_Your goal_.
Each line that contains the string "from" counts once; report how many such lines appear in the data, as a number only.

Collected data
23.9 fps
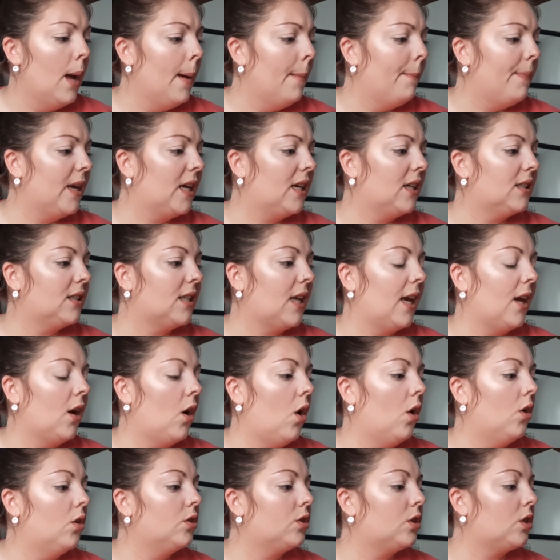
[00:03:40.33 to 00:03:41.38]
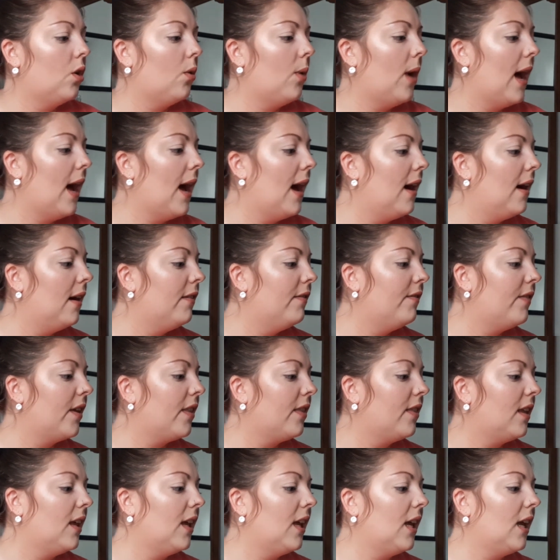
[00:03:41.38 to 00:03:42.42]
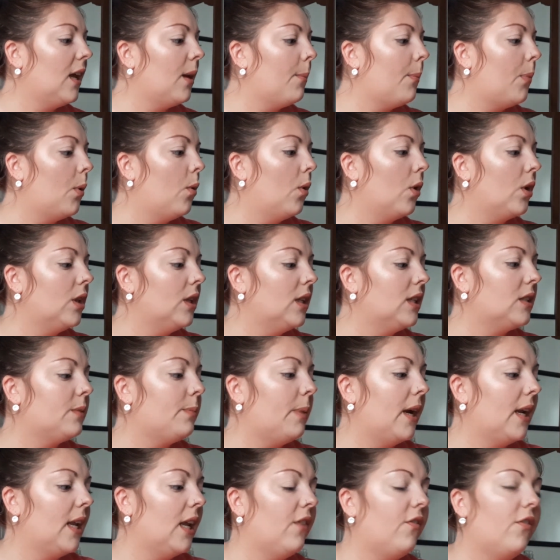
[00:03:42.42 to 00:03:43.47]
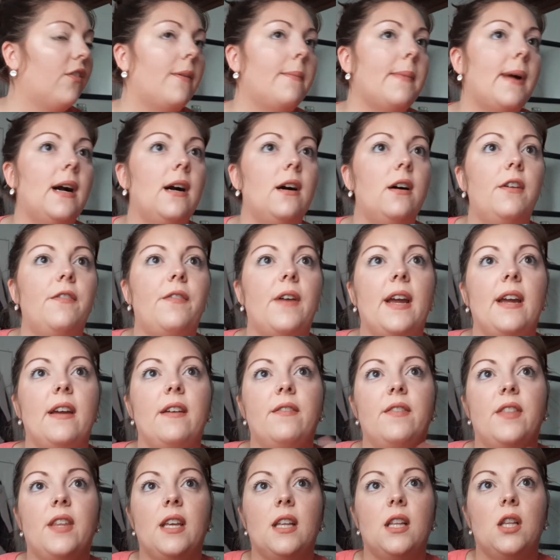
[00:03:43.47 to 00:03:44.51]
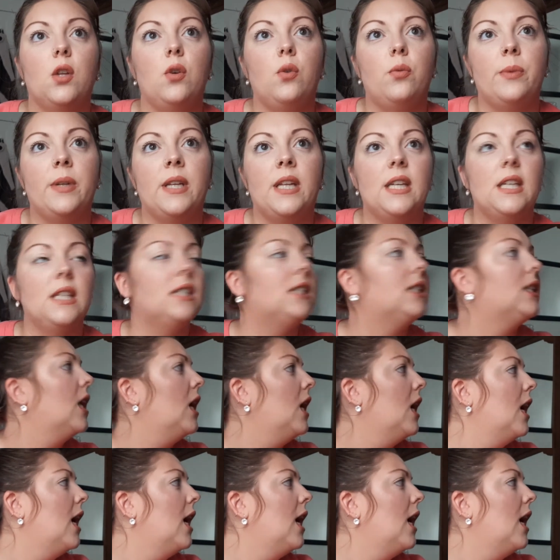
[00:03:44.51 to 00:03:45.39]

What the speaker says: because I also have the Poreless Putty from e.l.f. I have the Luminous.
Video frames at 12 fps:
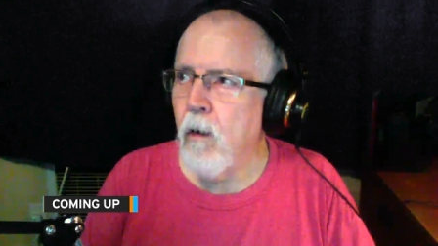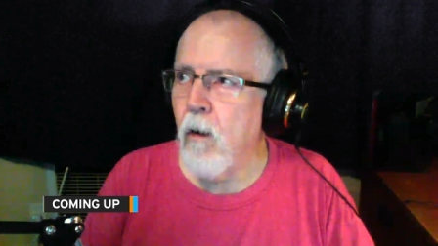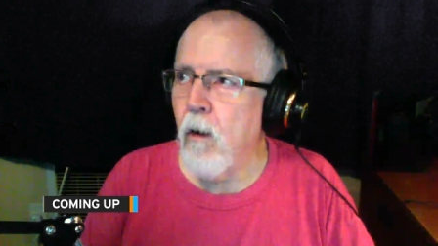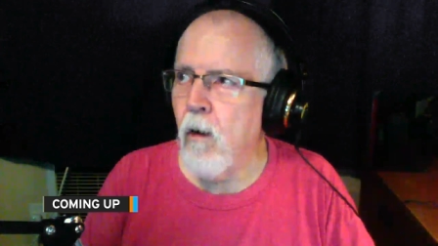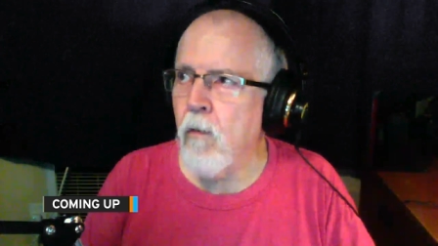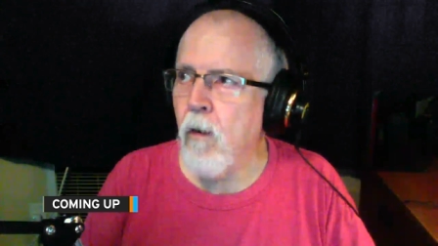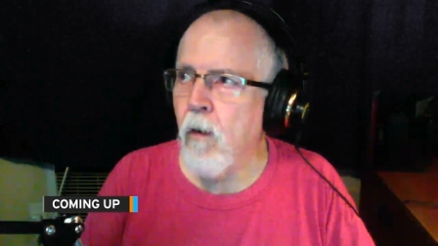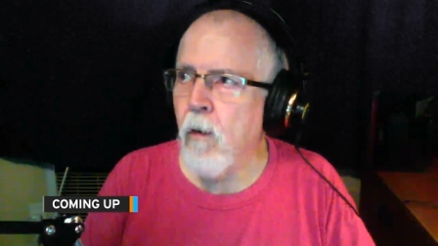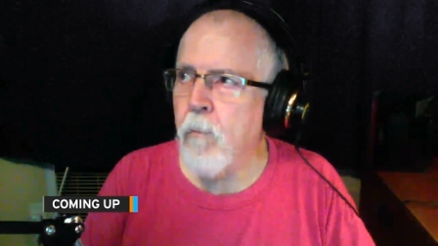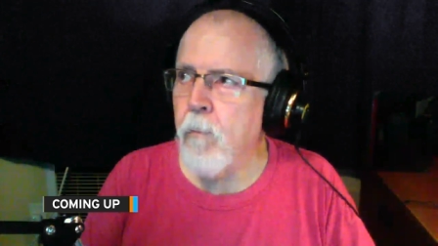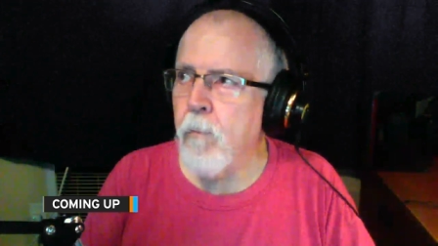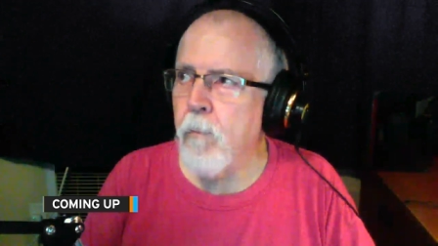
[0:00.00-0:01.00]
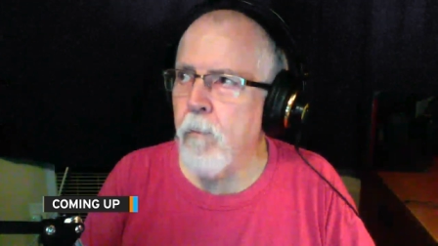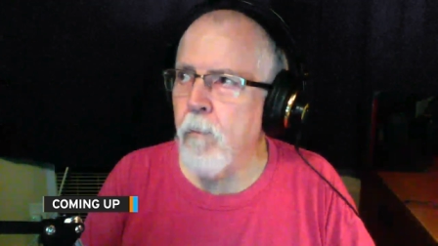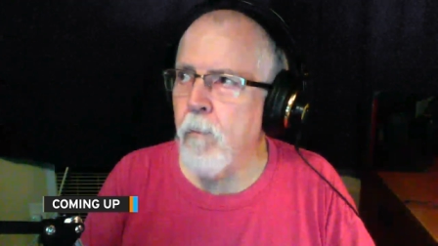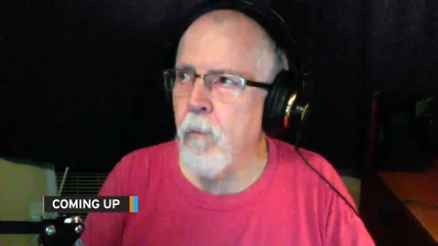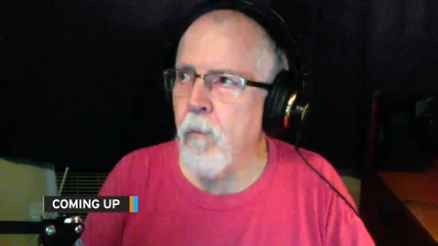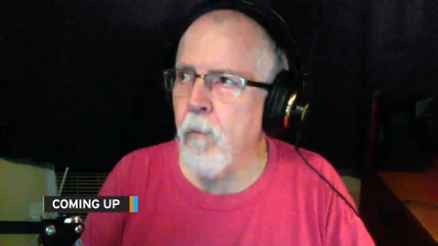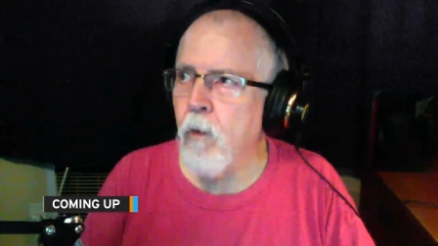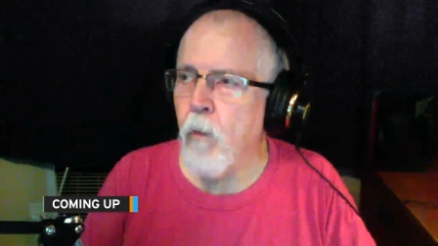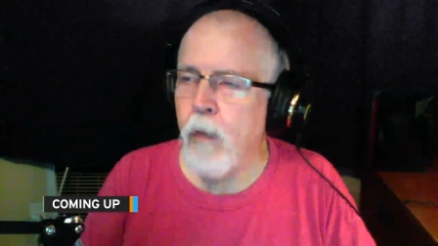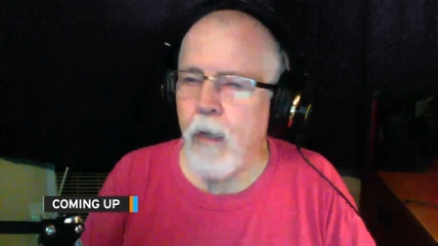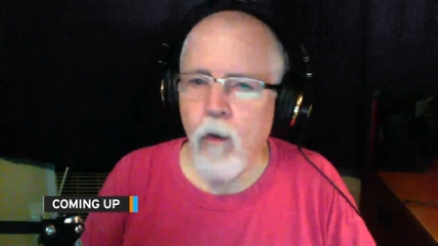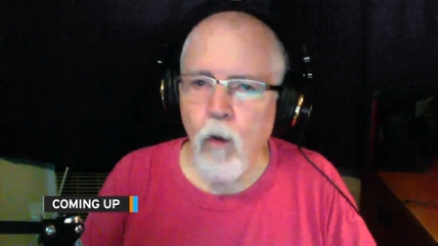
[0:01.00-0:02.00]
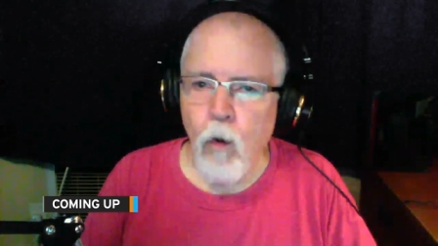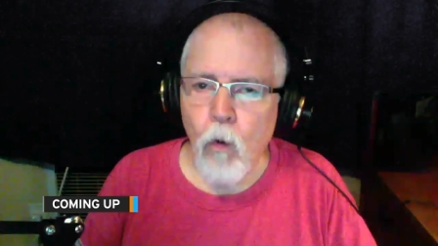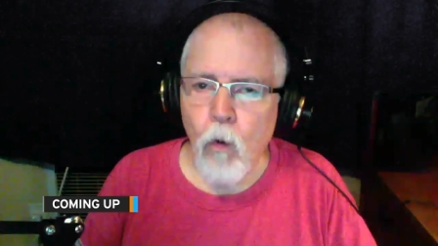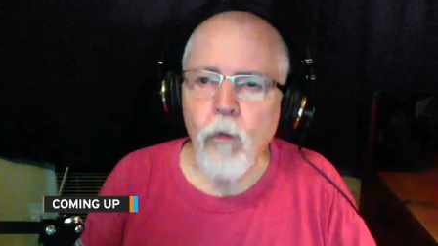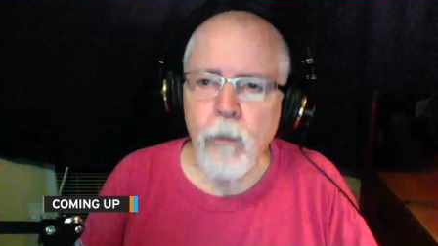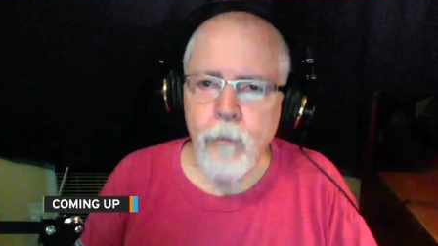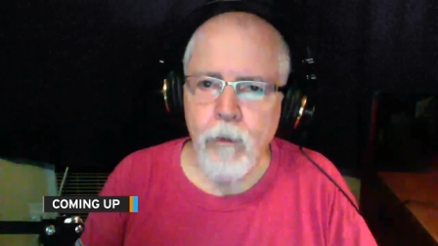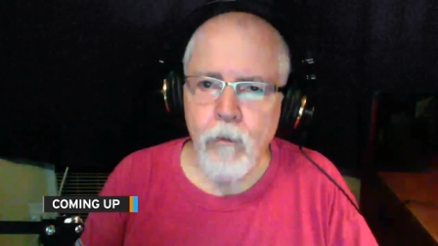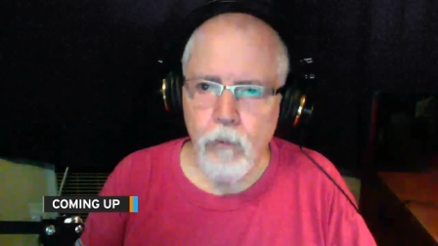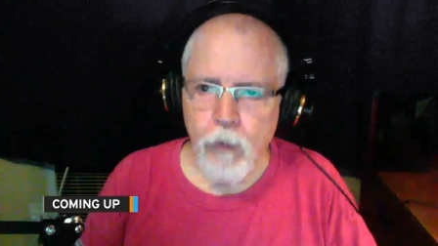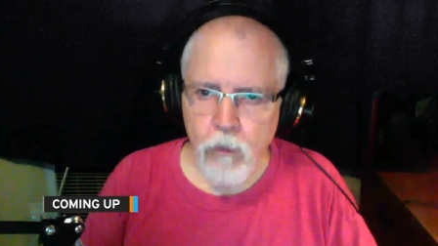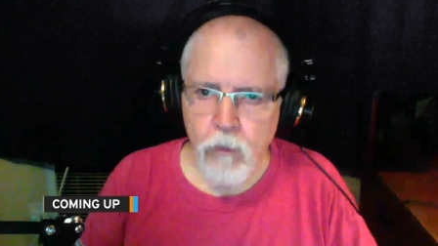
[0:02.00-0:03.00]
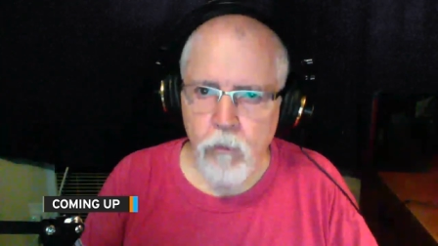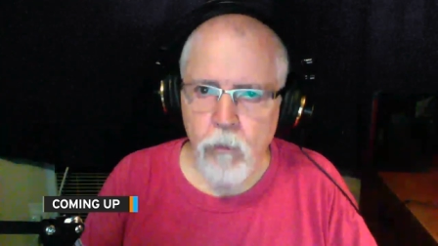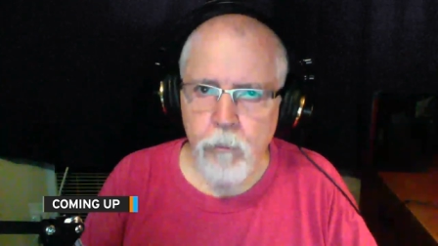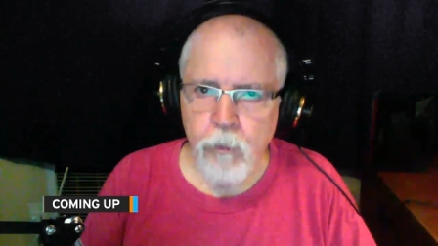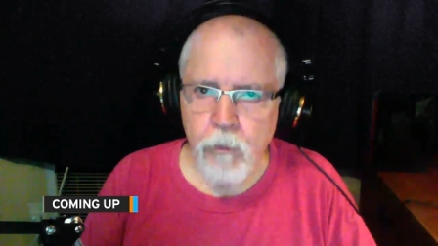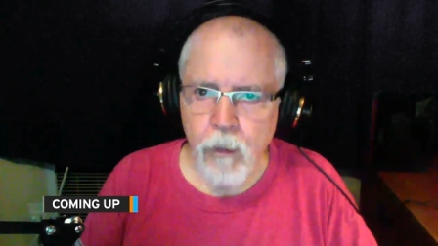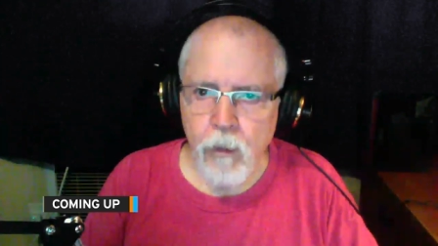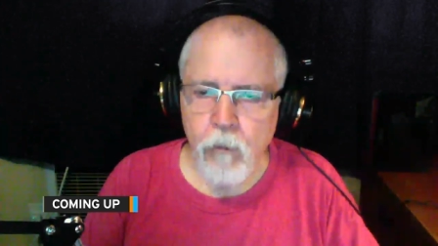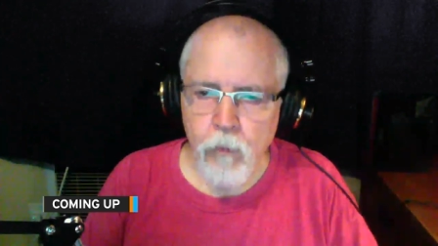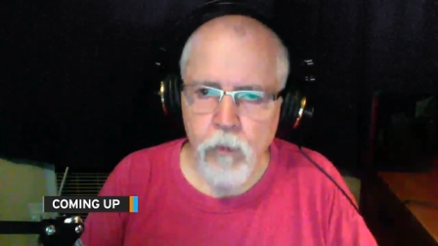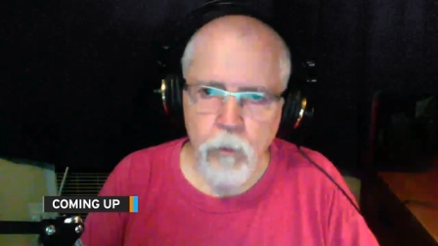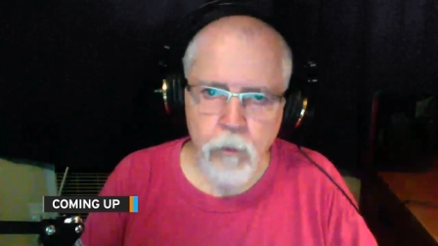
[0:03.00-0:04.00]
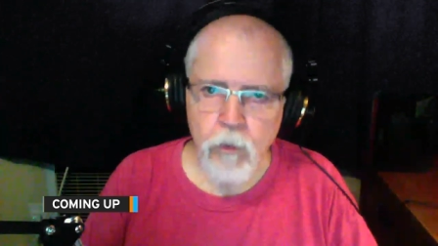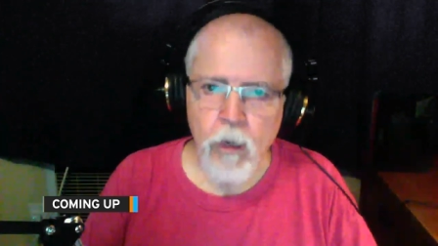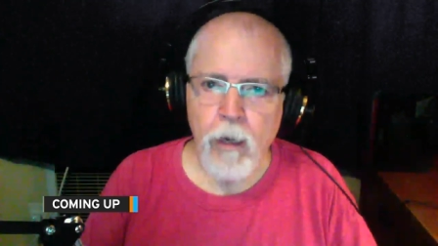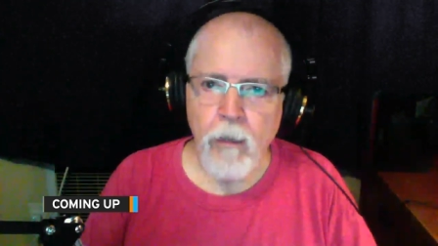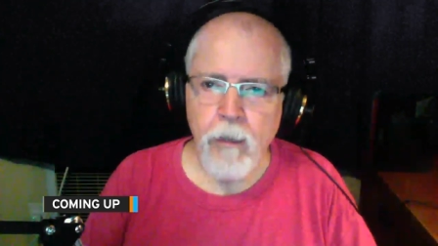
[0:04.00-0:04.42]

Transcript: are are you know, can only be fixed from the individual side.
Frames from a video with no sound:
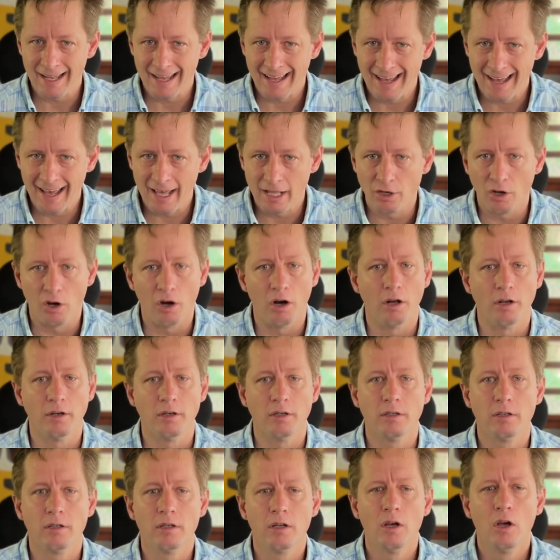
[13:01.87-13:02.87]
head on.
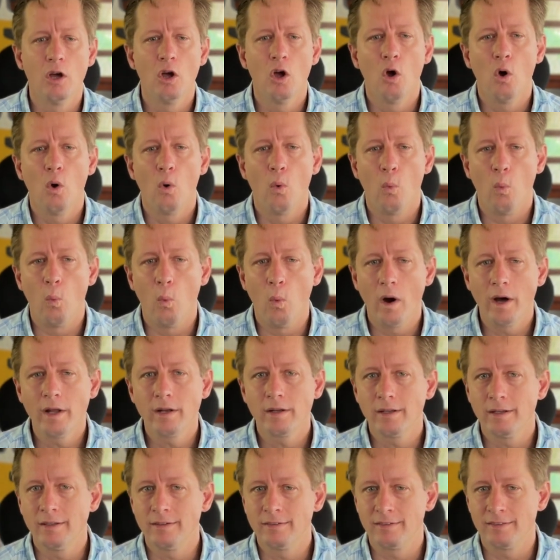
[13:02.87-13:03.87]
What
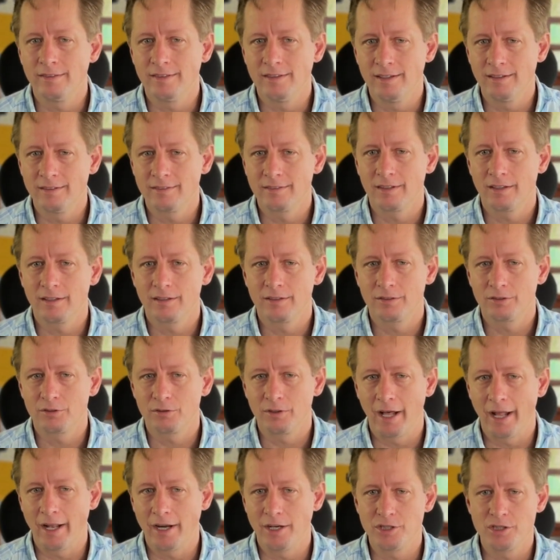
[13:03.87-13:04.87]
is this
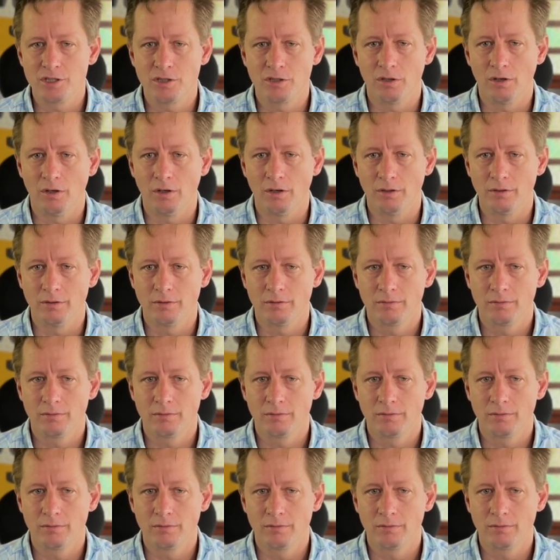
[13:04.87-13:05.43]
strategy called?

_Answer space_.
3